Highlights & Insights

  • Translating "Black-box Loss" into "Sum of Local Losses": The recursive linear decomposition of KL provides a quantifiable coordinate system to measure what the model has learned or where it is stuck.
  • One-line Characterization of Recursive Cost: \(1/(1-\mathbb{E}[R])\) compresses the difficulty of deep recursion into a simple denominator.
  • Contrast of Parallel Learning vs. Sequential Acquisition: The fact that models reduce all subgrammar losses in parallel stands in stark contrast to the "simple-to-complex" language acquisition of children.
  • Transferable Methodology: Moving the "function class sub-structure \(\times\) learning dynamics" paradigm to formal languages.

Limitations & Future Work

  • Lack of Complete Theory for Parallel Learning: Only a sufficient condition (Corollary 4.7) is provided; it remains unclear when/why gradient training produces parallel improvements across subgrammars.
  • Restricted Testbed: Limited to small synthetic PCFGs and decoder-only transformers; all grammars are unambiguous.
  • Root Cause of Depth Failure: Section 6 does not distinguish whether "deep recursion failure" is a representational limit or an optimization barrier.
  • Lack of Cross-Language Class Comparisons: Dynamics were not compared between regular, (mildly) context-sensitive languages, etc.
  • vs.

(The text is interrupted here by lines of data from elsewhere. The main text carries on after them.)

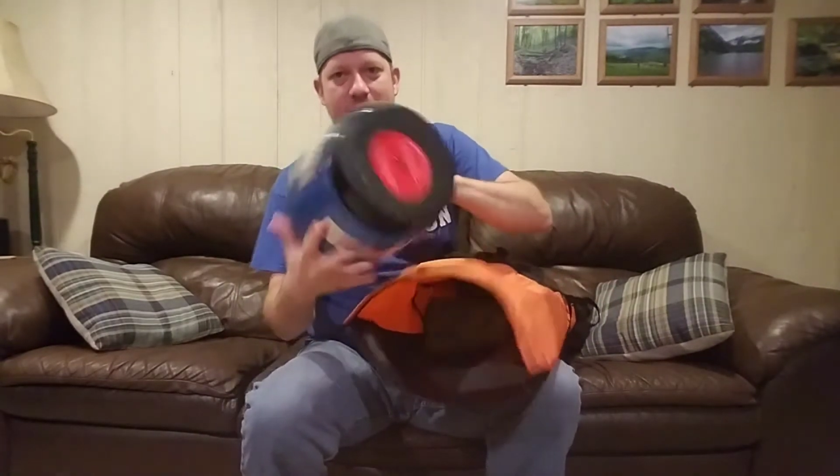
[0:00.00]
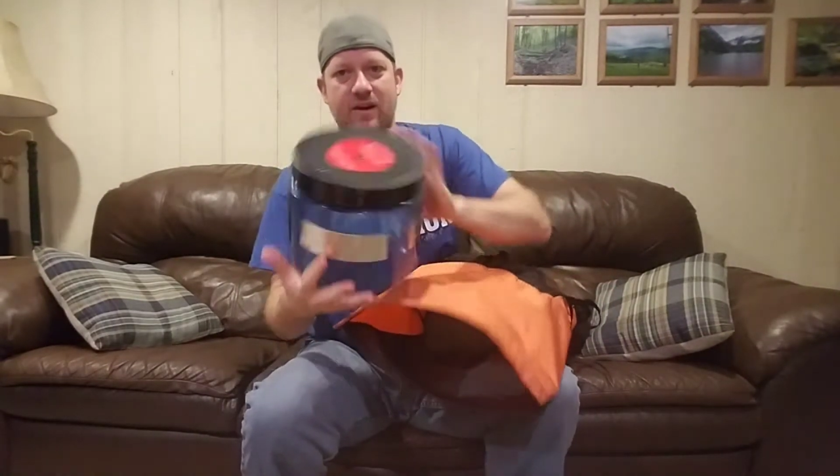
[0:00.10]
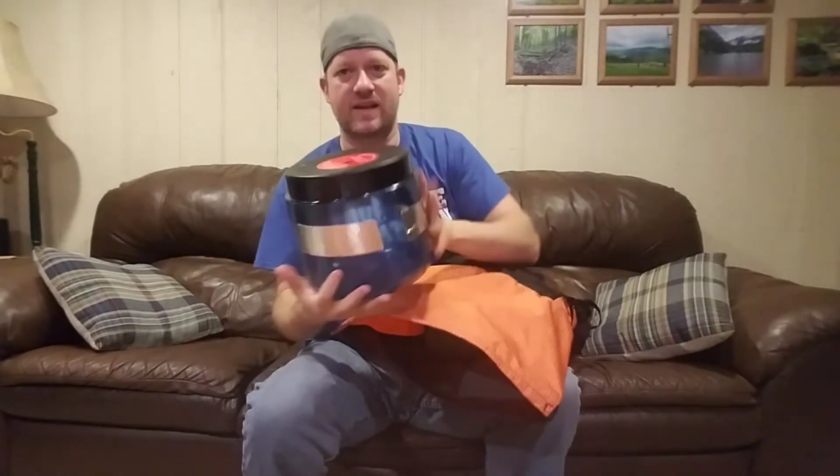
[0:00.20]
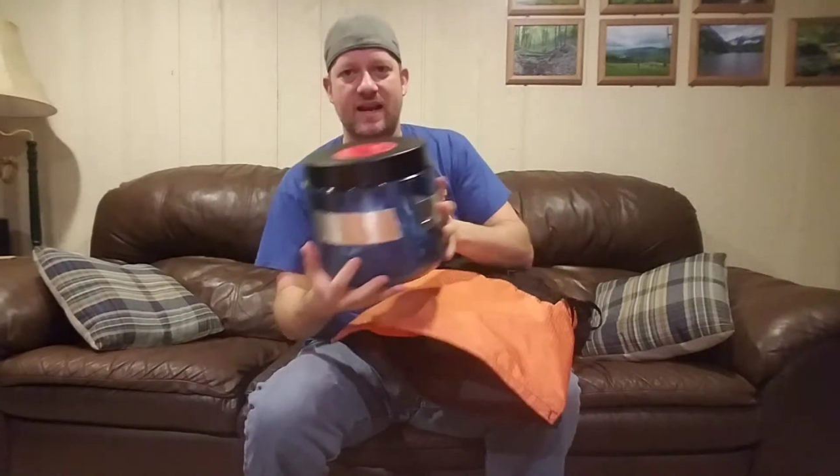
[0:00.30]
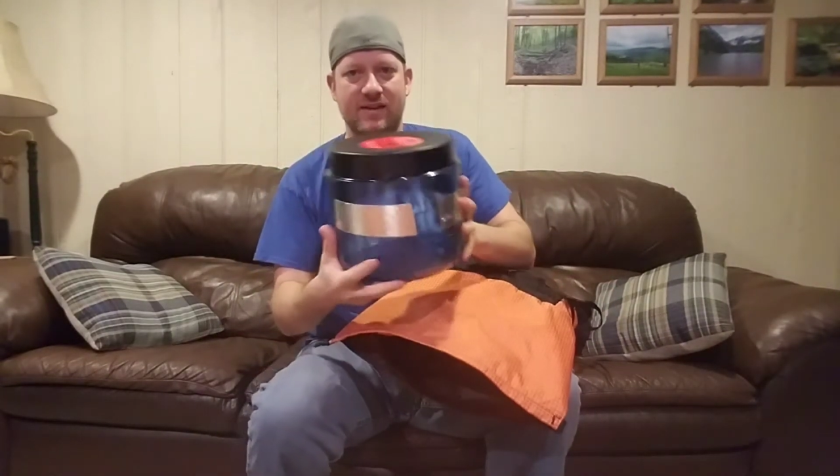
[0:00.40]

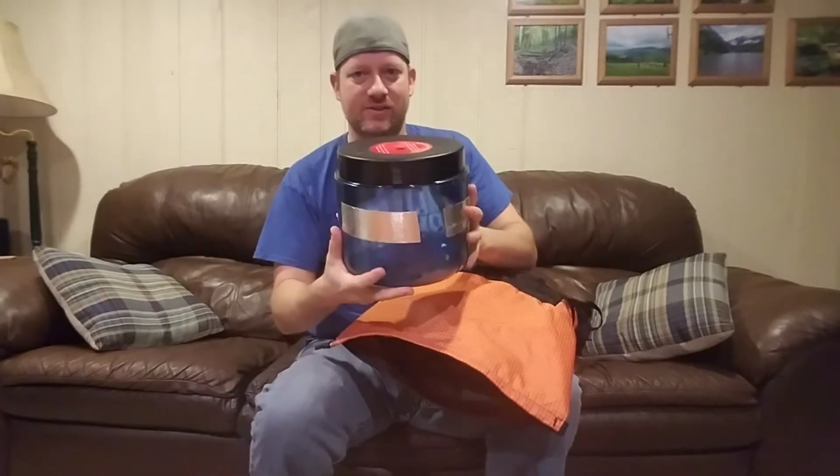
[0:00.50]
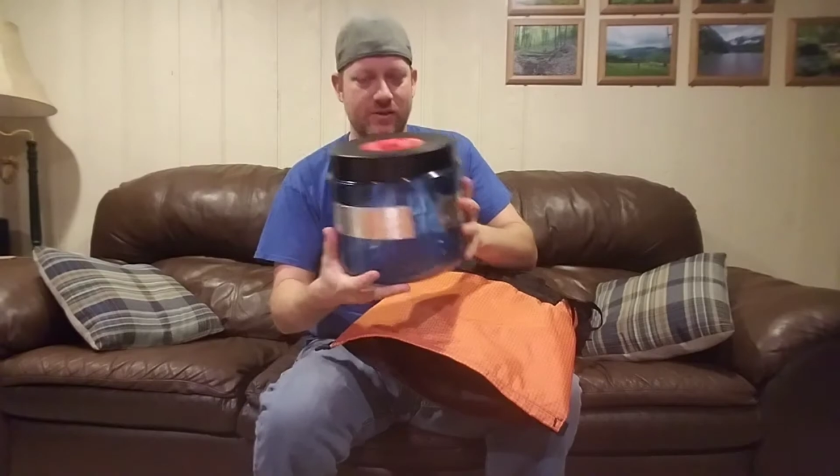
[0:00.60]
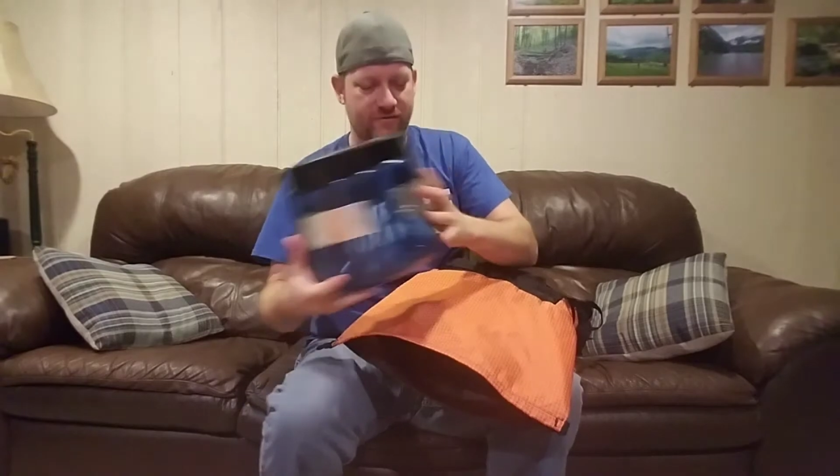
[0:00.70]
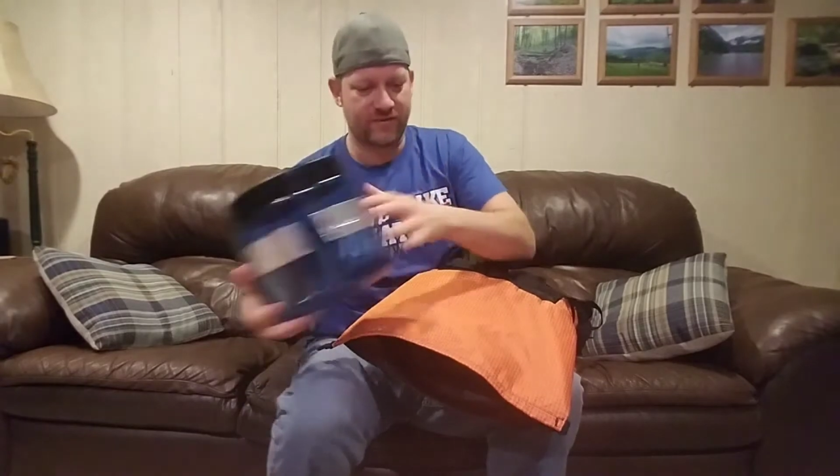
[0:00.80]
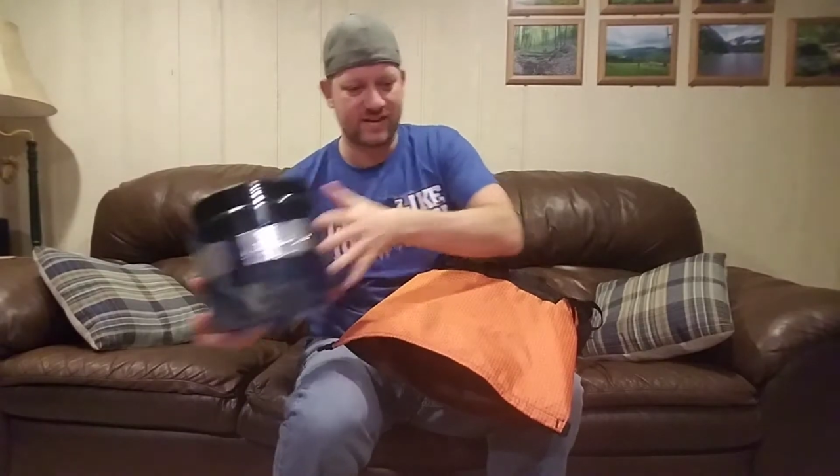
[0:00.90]
bear
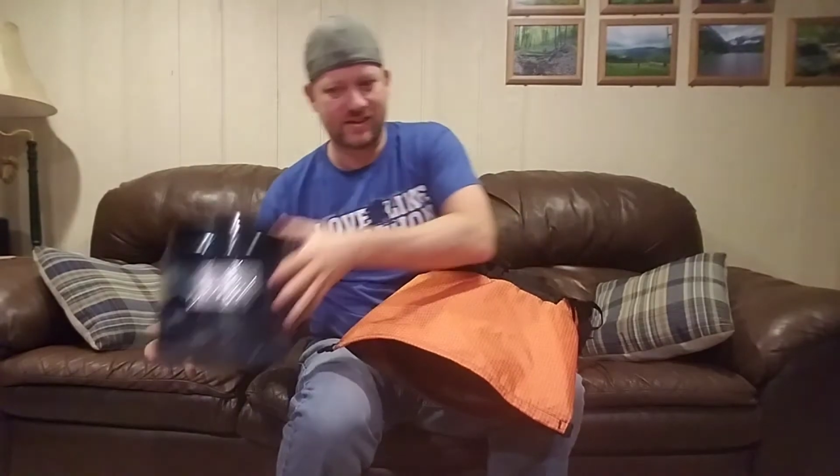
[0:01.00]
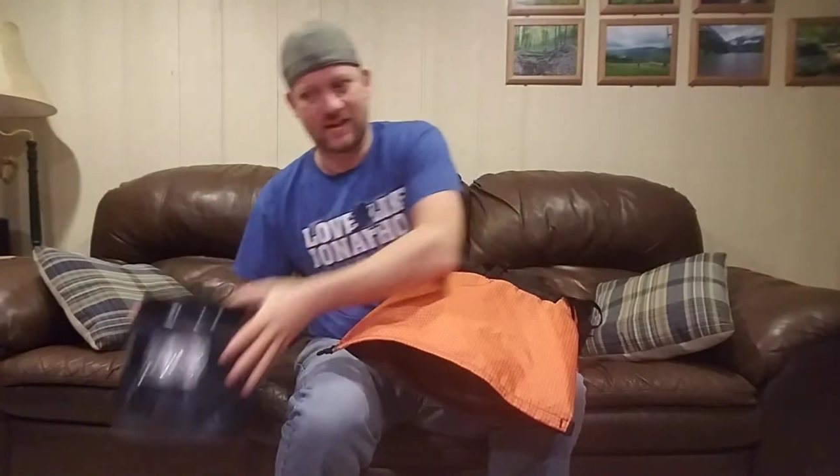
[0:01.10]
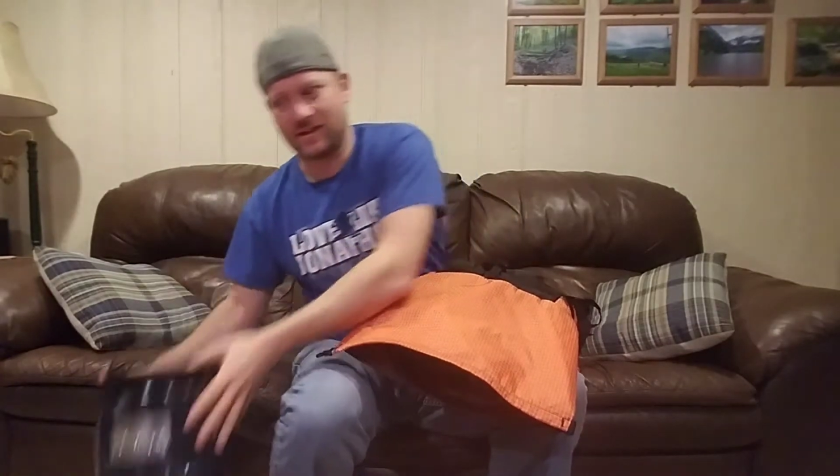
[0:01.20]
canister fits in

Cagnetta & Wyart (2024): They observed "discontinuous, staged" learning on PCFGs with finite support; this paper observes parallel learning under autoregressive full-sequence modeling—reconciling these is future work.
  • vs. Allen-Zhu & Li (2023): They characterize how transformers implement CFG computations internally (static view); this paper focuses specifically on learning dynamics.
  • vs. Structured Hypothesis Class Learning (juntas/parities): This paper imports the "learning \(\times\) sub-structure" thread to formal languages where recursion is explicit.

Rating

  • Novelty: ⭐⭐⭐⭐⭐ First recursive linear decomposition theorem for LM loss and CFG subgrammars.
  • Experimental Thoroughness: ⭐⭐⭐⭐ Solid verification on synthetic PCFGs, but narrow architecture/grammar coverage.
  • Writing Quality: ⭐⭐⭐⭐ Clear structure; theoretical and intuitive explanations are well-balanced.
  • Value: ⭐⭐⭐⭐⭐ Provides a quantifiable coordinate system for LM learning dynamics research.